READING THRU DIANE DI PRIMA’S “DINNERS AND NIGHTMARES”, PART 1: WHAT I ATE WHERE

No one cares about the Beats anymore and when we think of the Beats we probably don’t think of Diane Di Prima and that’s the catch. Dinners and Nightmares is dedicated

to my three pads & the
people  who shared them with
me . . . .

and when the bebop slang hits with dudes and lovers called “cats” slipping among “pads” and “luncheonettes” and other places they “dig” its jive is comically trite. This text is a cultural artifact full of other familiar Beatific tropes like jazzy stutters and rambling metaphors related to hell and cyclical modes of epic, symbolic thought and references to out of date writers like Shelley and Nabokov. But what holds this text together and where it holds its appeal is not its stylistic grooves but its discussions of food.

This first section opens

The first I remember to tell of food

and with that we enter a retrospective telling of eating that begins with her first meal of peanut butter sandwiches and Lipton’s soup in her “own pad” shortly after dropping out of college and moving to LES sometime in the early 1950s. Memory is intimately inundated with food and eating and digestion and vice versa. “Pads” and she had many she was homeless for a while are associated with the meals she ate in them, or didn’t eat for all the

millions of red-haired whores and sloe-eyed junkies up all night waiting till you slept to steal your milk.

She remembers

menstrual pudding, merely potatoes in tomato sauce and that’s all no spices even and no no meat

and shrimp and wild rice in a cream sauce and pernod and waters and martinis and people many people a “chic girl” who would visit and only eat

lambchops or steak and sometimes a boiled vegetable with a little butter and pepperidge farm whole wheat bread

and a winter of exclusively Oreos and beer and even though she concedes

OREOS MAKE U FAT

but she still likes Oreos but not potatoes

not mashed not homefries not even bakedidahowithbutter.

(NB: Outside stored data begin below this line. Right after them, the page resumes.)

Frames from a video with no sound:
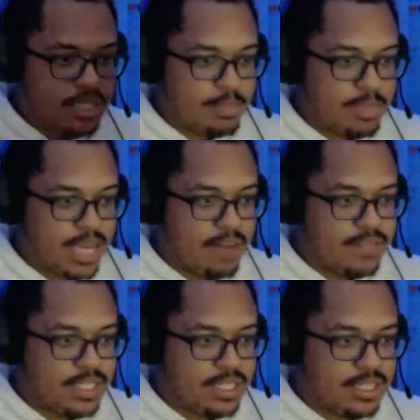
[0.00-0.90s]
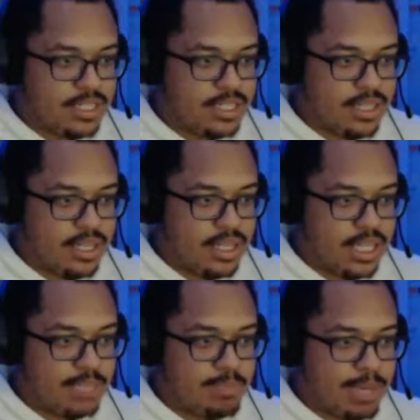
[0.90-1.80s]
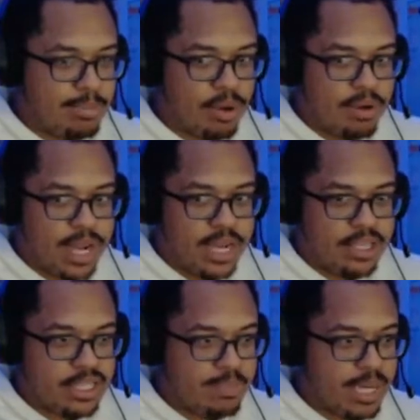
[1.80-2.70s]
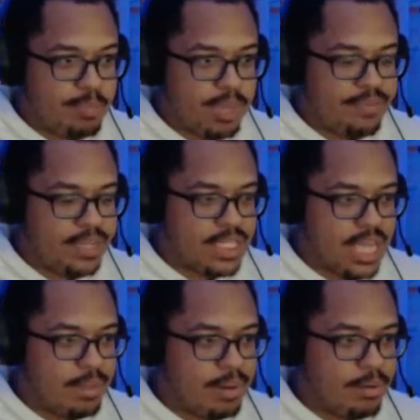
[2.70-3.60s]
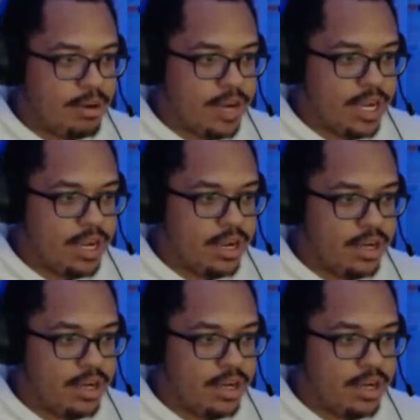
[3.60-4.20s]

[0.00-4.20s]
a big emphasis. This big boy right here, this big beefy salmon boy right here.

She remembers the big meals, Thanksgiving and Christmas dinners, and the menus and shopping and especially the guests, one

Dick who whimsically married a bitch

and

Millicent the bitch who married Dick. She gave up dancing because acting was less work, wants an air-conditioner in their forty-a-month east side apartment, hates children and wants none. Had a successful miscarriage and several tantrums while in the hospital recovering from it

and better guests and better times and other meals for or with lost or old lovers and other guttural memories such as fighting with an old family friend over dinner and getting home and how she

vomited i remember right on the floor, sitting on the bed and crying, vomited.

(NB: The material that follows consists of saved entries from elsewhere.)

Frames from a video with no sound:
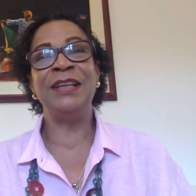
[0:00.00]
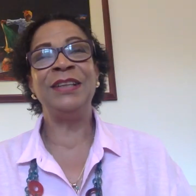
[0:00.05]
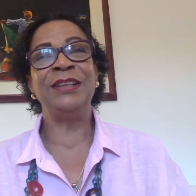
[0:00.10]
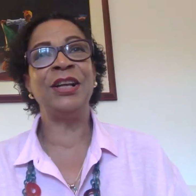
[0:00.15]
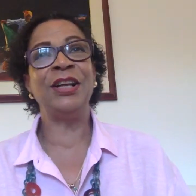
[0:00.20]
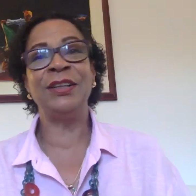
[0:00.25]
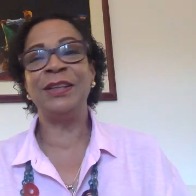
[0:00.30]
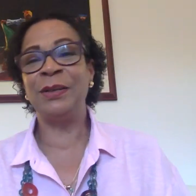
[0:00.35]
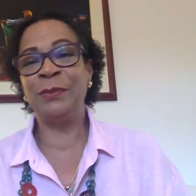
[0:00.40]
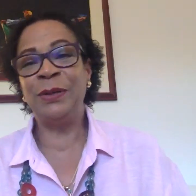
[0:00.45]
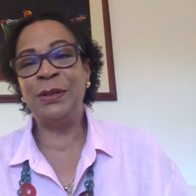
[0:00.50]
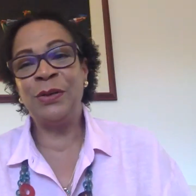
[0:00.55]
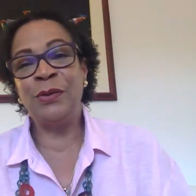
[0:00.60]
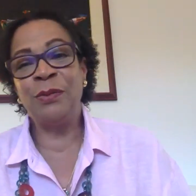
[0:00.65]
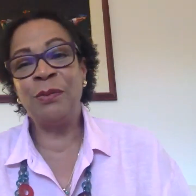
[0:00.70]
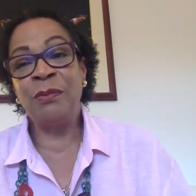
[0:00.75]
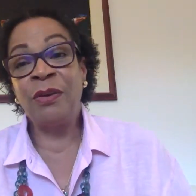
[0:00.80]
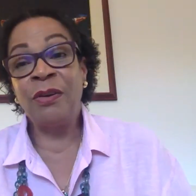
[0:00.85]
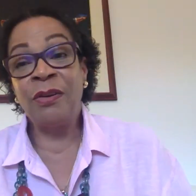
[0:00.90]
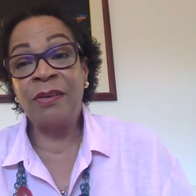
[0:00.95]
not that we
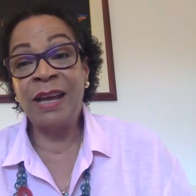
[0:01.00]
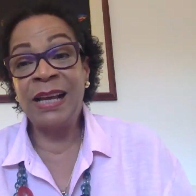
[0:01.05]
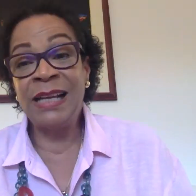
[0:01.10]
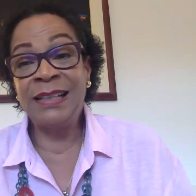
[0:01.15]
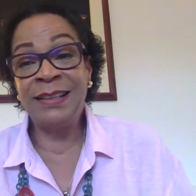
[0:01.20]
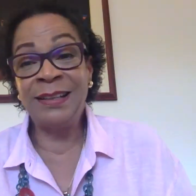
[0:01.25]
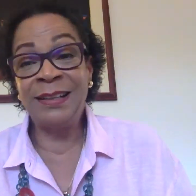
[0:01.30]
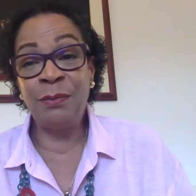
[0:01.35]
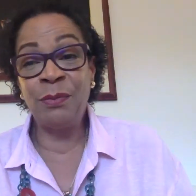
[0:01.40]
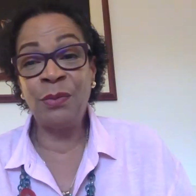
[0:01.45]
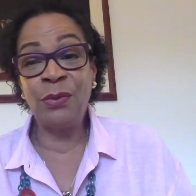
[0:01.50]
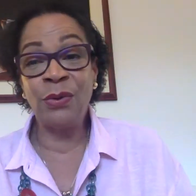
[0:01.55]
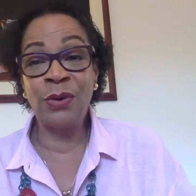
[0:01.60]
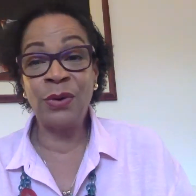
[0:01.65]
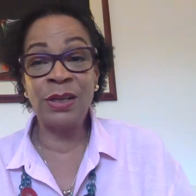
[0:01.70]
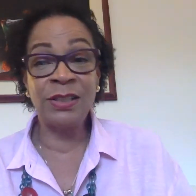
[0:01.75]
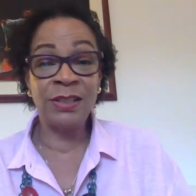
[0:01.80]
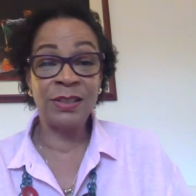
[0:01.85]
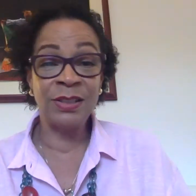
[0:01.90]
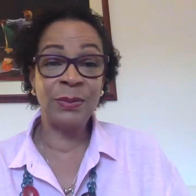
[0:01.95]
don't create
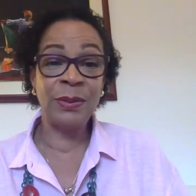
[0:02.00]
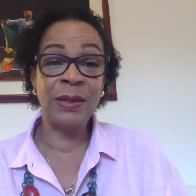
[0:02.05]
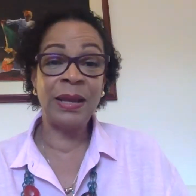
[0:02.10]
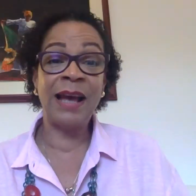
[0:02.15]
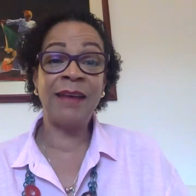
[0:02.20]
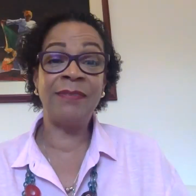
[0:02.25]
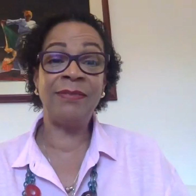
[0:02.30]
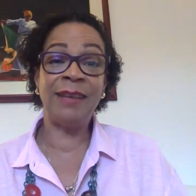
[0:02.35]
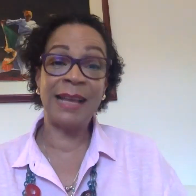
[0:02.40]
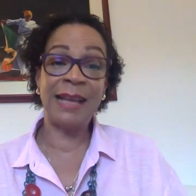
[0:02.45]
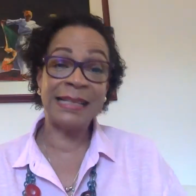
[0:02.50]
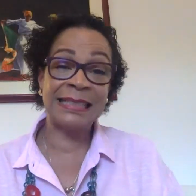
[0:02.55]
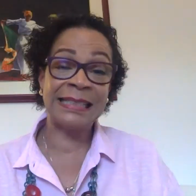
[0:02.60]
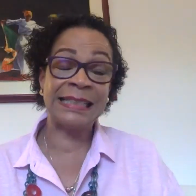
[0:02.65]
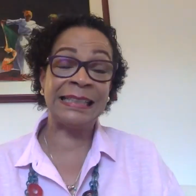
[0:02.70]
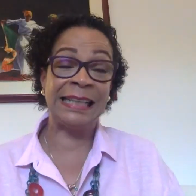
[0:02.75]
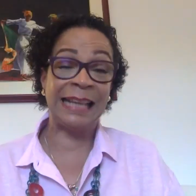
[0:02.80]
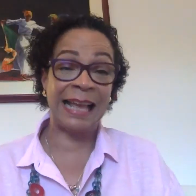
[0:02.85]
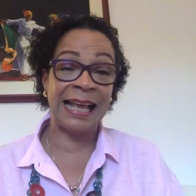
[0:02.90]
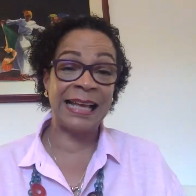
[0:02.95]
anymore, it's just we have less
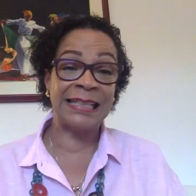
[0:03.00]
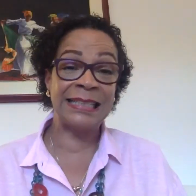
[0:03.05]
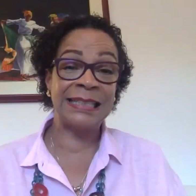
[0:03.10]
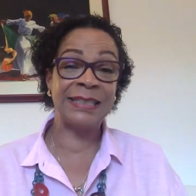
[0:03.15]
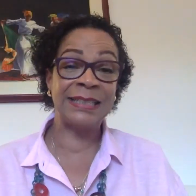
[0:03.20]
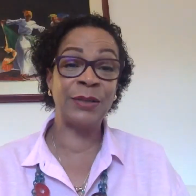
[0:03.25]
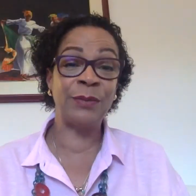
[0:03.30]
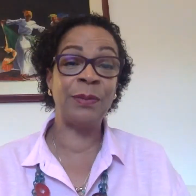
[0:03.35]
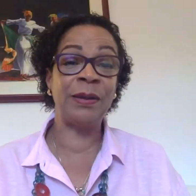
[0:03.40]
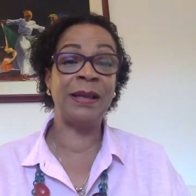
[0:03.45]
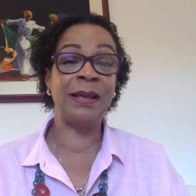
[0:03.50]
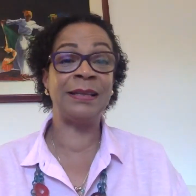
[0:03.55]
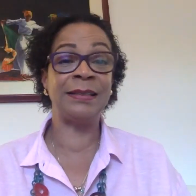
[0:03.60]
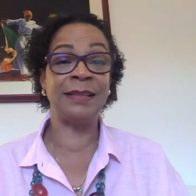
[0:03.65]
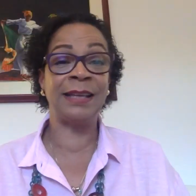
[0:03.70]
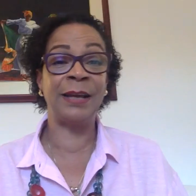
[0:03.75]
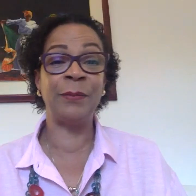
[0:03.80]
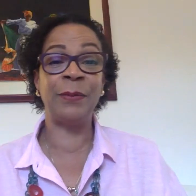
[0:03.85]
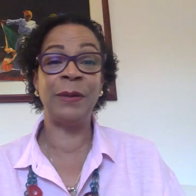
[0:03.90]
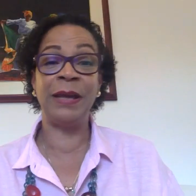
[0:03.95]
and less. So by the
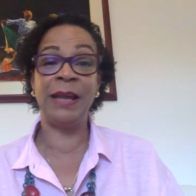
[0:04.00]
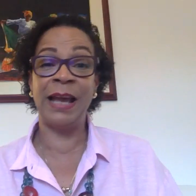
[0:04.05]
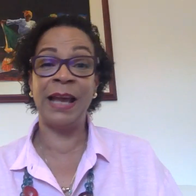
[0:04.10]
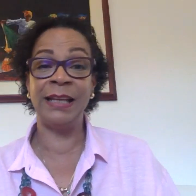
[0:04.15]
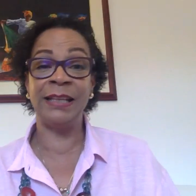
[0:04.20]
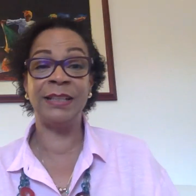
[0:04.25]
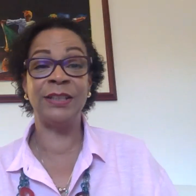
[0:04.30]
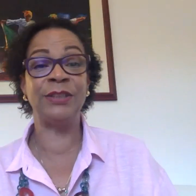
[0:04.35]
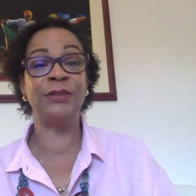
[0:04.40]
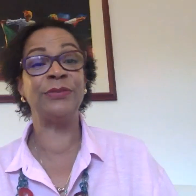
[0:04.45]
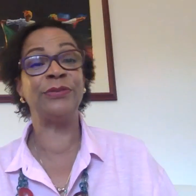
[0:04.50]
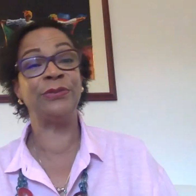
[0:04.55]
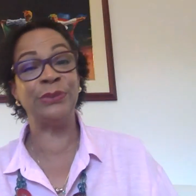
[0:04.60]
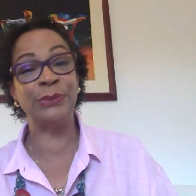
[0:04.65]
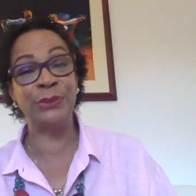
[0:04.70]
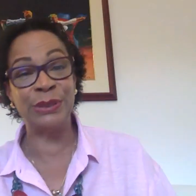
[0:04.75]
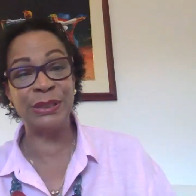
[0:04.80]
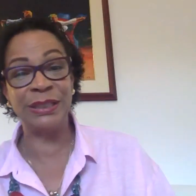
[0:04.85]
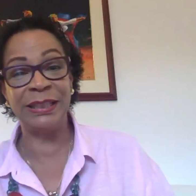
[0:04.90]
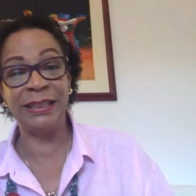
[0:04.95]
time we head to
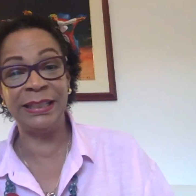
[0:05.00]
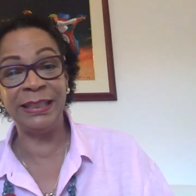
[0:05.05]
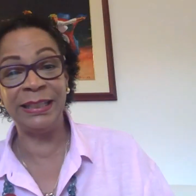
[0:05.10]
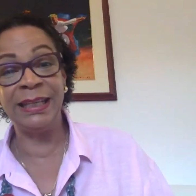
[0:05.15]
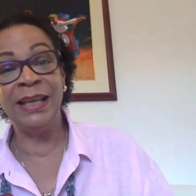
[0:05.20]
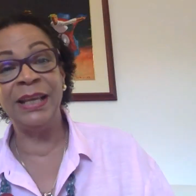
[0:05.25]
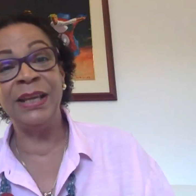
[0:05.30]
40,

Memory is a sense. Sensory experiences remain. Would she remember the winter without its Oreos, nor the fight without its vomit, nor rolling a dice to write a conceptual play while desperately waiting for her lover to bring clams over? It’s healthy it’s tasty this parameter and a weird one, addictive, comforting. Easy to crave texts defined by nothing but diet. Realistic, domestic, celebratory, communal, necessary. Memory and stories emerge out of a swath of senses not desperately picking at swatches of moments. Nothing is meticulous, chronology is a shitty recipe. What she ate and where begets the why, how, and usually some sixth textural sense in detail.